O sr. Thomas, naturalmente, negará qualquer intenção de insultar. Dirá que foi
sincero, que no seu entender a identificação da essência do cristianismo com o
sexo oral “gay” é a mais alta homenagem que se poderia prestar à fé cristã.
Ninguém, ao menos nos meios jornalísticos, porá em dúvida seu direito de
acreditar nisso e apregoá-lo. Podem achar que exagerou, que foi de mau gosto,
mas jamais admitirão que cometeu um crime. Ao contrário: acharão
inconcebível que alguém se magoe, por mero conservadorismo religioso, com
uma coisa tão cândida, tão singela, tão… cristã! Tal é o milagre da imaginação
moderna: à luz dela, qualquer ilusão autolisonjeira de um membro das classes
falantes, por mais estapafúrdia, se torna critério de veracidade e legalidade,
sobrepondo-se à opinião de milhões de religiosos, rejeitada como crença
subjetiva com base na qual seria injusto julgar um ser humano.
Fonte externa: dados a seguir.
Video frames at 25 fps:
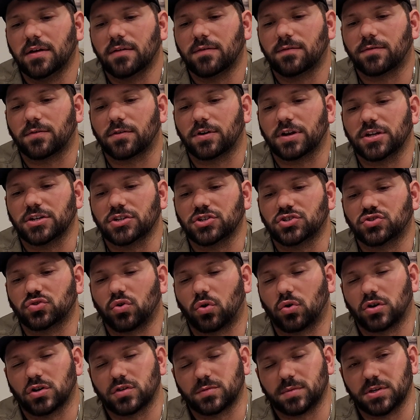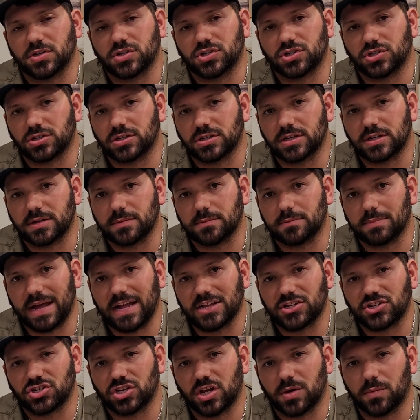for inshore, especially
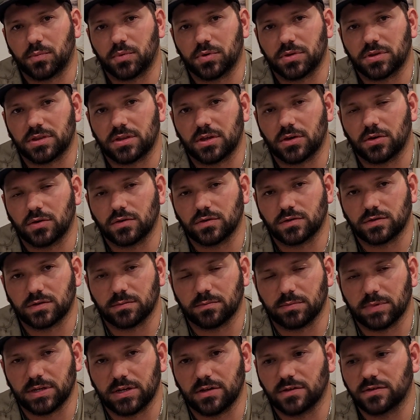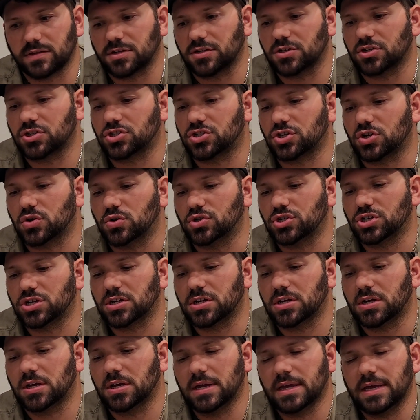matching up with those minnows I just showed you.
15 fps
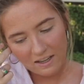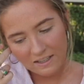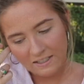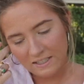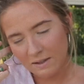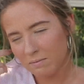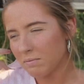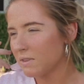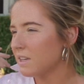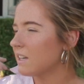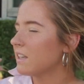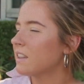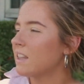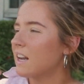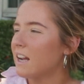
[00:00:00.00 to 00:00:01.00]
is
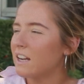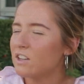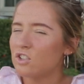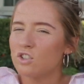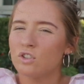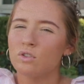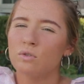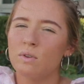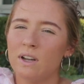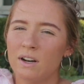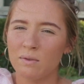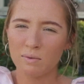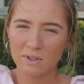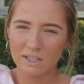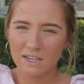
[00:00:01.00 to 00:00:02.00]
something that I do in
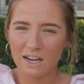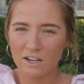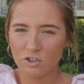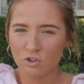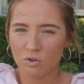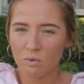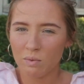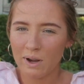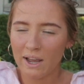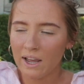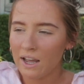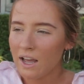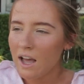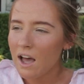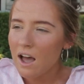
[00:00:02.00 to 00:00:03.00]
a really natural way.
E ninguém vê
nada de mais em que o total desprezo pelo sentimento alheio coexista, numa
mesma alma, com pretensões de moralidade superior.
Uma longa tradição de retórica anticristã preparou a classe culta não somente
para receber com simpatia as palavras do sr. Thomas, mas para ouvir com a
mais completa indiferença a notícia da morte anual de 150.000 cristãos, não
lhe opondo, na melhor das hipóteses, senão um sorriso de desprezo olímpico e
incredulidade desdenhosa. Essa mesma opinião letrada, se a notícia lhe fosse
dada no dia de Natal, acusaria a mensagem de extemporânea e truculenta. Eis
por que preferi deixar essa mensagem para depois do Natal.